Only a doctor can diagnose depersonalization-derealization disorder. Contact us if you have any disturbing symptoms.

Depersonalization-derealization disorder symptoms

Risk Factors and Causes of Depersonalization-Derealization Disorder

Individuals with a history of traumatic experiences are at a higher risk of having depersonalization episodes or developing the condition. Such traumatic situations may include:

  • Suffering neglect or emotional abuse during childhood.
  • Witnessing domestic violence.
  • Experiencing a sudden loss of a loved one.
  • Being a victim of physical or sexual abuse.
  • Caring for a severely mentally-ill or physically-impaired parent.

Other triggers of derealization symptoms include severe stress, overstimulation, anxiety, sleep deprivation, depression, and substance abuse, especially hallucinogens.

Depersonalization-Derealization Disorder Treatment

The treatment outcome largely depends on defining and dealing with the underlying causes or triggers. Minor cases of the disorder often recover organically without any formal treatment. However, the moderate-severe forms usually require targeted and personalized therapy to resolve.

  • Psychotherapy

Psychotherapy is the most effective method of treating derealization disorders. Many individuals report significant success with psychotherapy, which can take different forms, including cognitive, psychodynamic, and behavioral approaches. Cognitive therapy techniques help to block obsessive thoughts of unreal feelings, while behavioral techniques enhance your engagement in activities that distract you from depersonalization or derealization.

Psychodynamic therapy is the other form of psychotherapy crucial in treating depersonalization disorder. The techniques help individuals to deal with negative feelings and experiences that trigger dissociation from self and the environment.

Grounding is another technique that can help you feel more connected to reality. It uses the five senses to enhance the connection to the self and the environment. For instance, holding an ice cube can help confirm existence when feeling dissociated.

  • Medications

Although less efficacious, experts often use antidepressant and anti-anxiety medications to help alleviate the disorder’s symptoms.
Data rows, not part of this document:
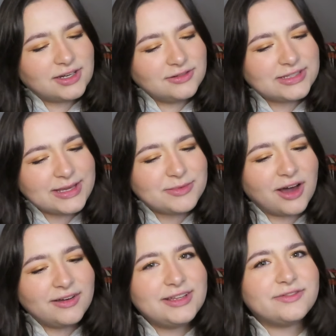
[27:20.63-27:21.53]
Don't keep
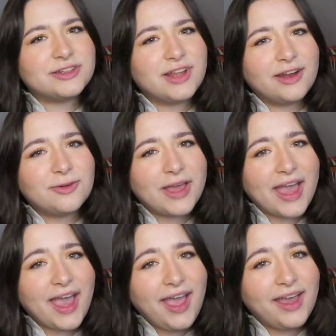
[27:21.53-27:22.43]
going if you're not
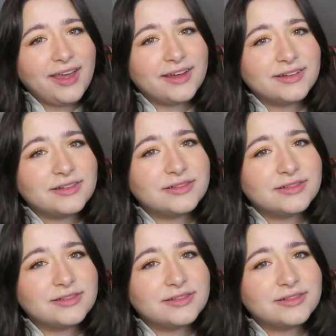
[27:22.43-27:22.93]
okay.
The most commonly used drugs include selective serotonin reuptake inhibitors, stimulants, benzodiazepines, lamotrigine, and opioid antagonists.

Conclusion

Depersonalization-derealization disorder is a psychiatric condition characterized by the feeling of detachment from reality. Typically, you feel like an outside observer of your life and environment with the awareness that such feelings are not real. Traumatic events, severe stress, and substance abuse are the major precipitators of the disorder. If you experience such feelings often or they prevent you from living a normal life, consider seeking professional help.